**Dataset records**.
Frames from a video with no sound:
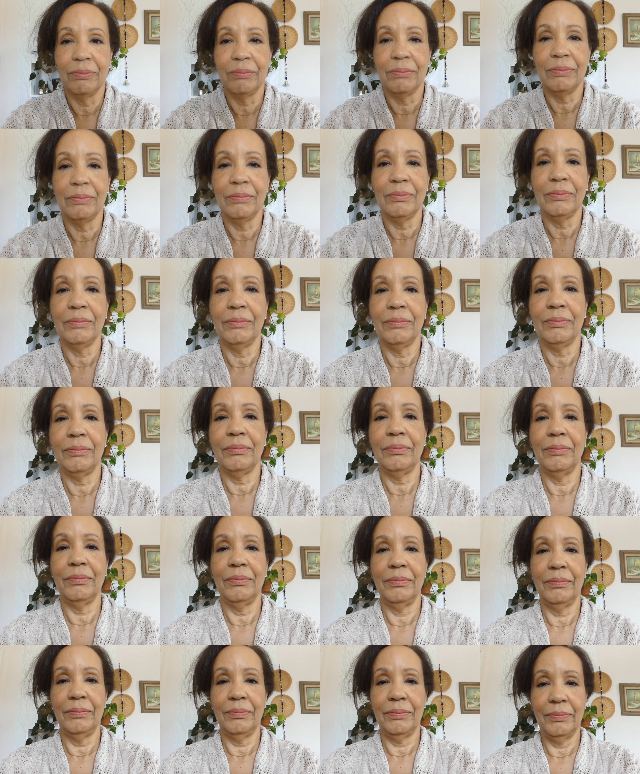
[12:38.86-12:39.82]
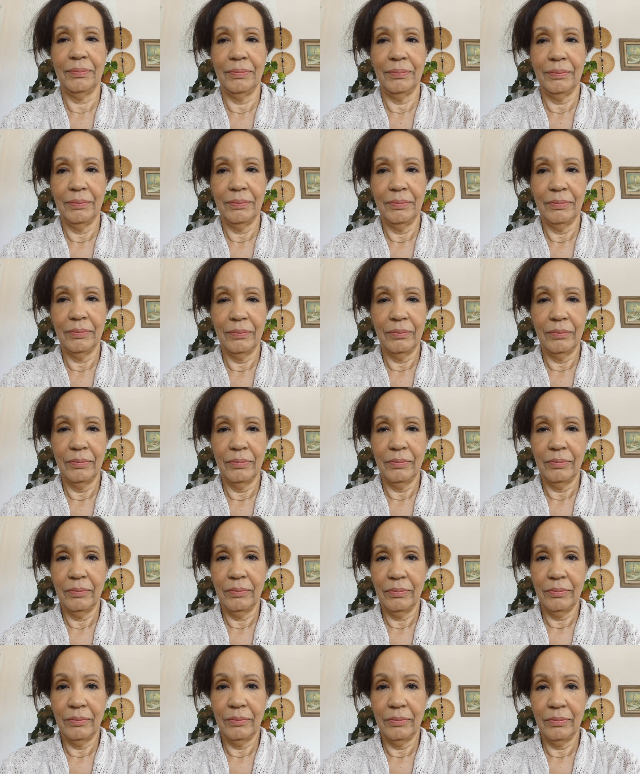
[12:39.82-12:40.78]

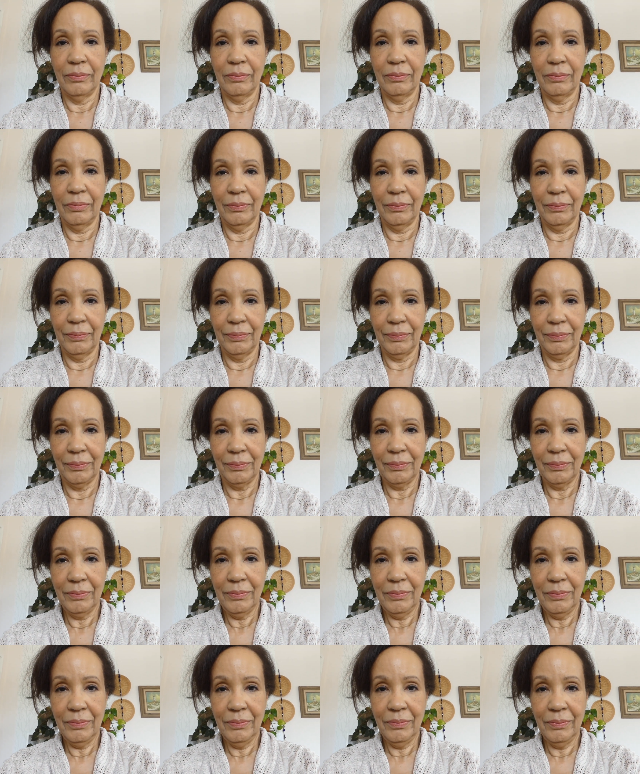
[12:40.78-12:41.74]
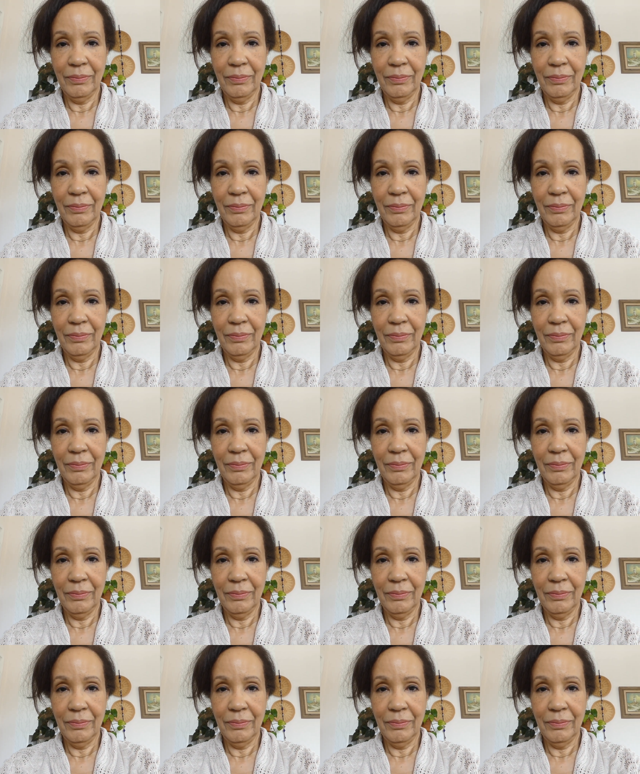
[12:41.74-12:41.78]
No one is speaking in this clip.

**Exercise directions**.
The answer should consist of every line above, exact and free of images.

**Your response**.
Frames from a video with no sound:
[12:38.86-12:39.82]
[12:39.82-12:40.78]

[12:40.78-12:41.74]
[12:41.74-12:41.78]
No one is speaking in this clip.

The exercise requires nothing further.